Forest fires near Chernobyl cause radiation levels to spike
07 April 2020
Two forest fires within the Chernobyl Exclusion Zone have caused radiation levels to spike in the area to much higher levels than the norm. Ukrainian emergency services said that the fires started some time between April 3-4 and that one of the fires had spread across 50 acres.
The head of the state ecological inspection service, Yehor Firsov, said in a statement that one of the fires, which had grown to around 12 acres in size, had been extinguished while firefighters continued to extinguish the larger blaze. More than 100 firefighters, with the help of planes and helicopters, were still battling the fire on April 7.
Police arrested a 27-year-old man after he told them he had set fire to grass and rubbish “for fun”. He then tried to put them out but failed after the wind caused them to spread.
In his statement, Firsov said that radiation levels at the site of the fires was around 16 times above the normal level.
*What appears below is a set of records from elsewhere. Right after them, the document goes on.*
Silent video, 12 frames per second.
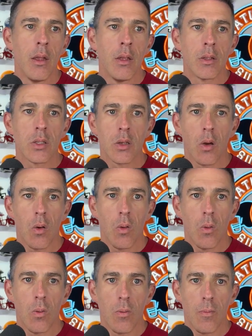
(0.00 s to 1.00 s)

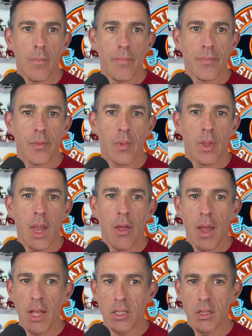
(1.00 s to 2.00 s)
So now
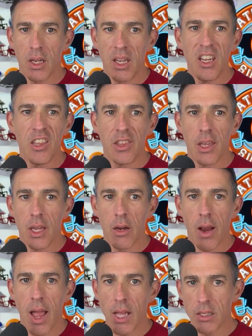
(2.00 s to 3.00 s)
that's the key thing
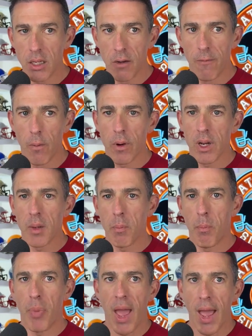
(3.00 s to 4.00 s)
here, asking for it
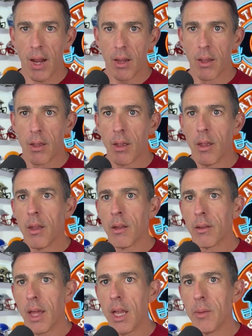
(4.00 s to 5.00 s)
back.
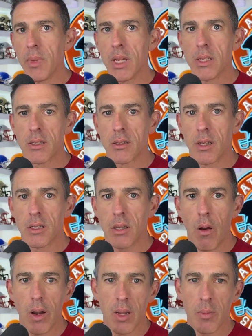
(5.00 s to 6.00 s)
That means it's
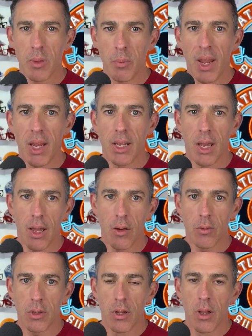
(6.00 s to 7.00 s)
already been paid
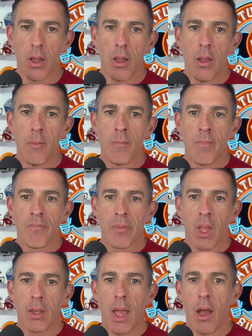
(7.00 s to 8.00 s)
out.
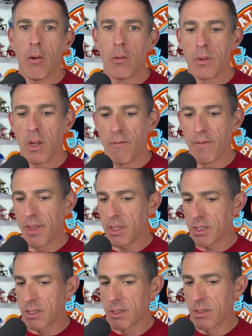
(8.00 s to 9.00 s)
Now, if
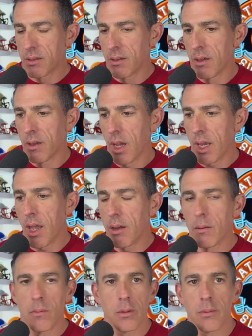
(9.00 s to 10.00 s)
this, again,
The heightened levels meant the country’s emergency ministry sent out an alert in Kyiv on April 6 about the possibility of poor air quality but attributed the alert to meteorological conditions and not to the forest fires. Kyiv is located around 60 miles south of the Chernobyl Exclusion Zone.
Government specialists were sent to monitor air quality in the capital city but said there were no notable changes to radiation levels. Firsov released a further statement as a result and said locals did not need to be afraid of opening their windows.
On April 4, firefighters said they were facing difficulties when fighting the blaze in some areas due to the increased radiation levels. However, on April 6, the fire service said that gamma levels had not risen near the fire and that locals were not in danger.
The Chernobyl Exclusion Zone, established in 1986 following the world's worst nuclear disaster, spans across 1,000-square-miles (2,600-square-kilometres) and was abandoned since the meltdown of the No.4 reactor at the Ukrainian nuclear power station in 1986.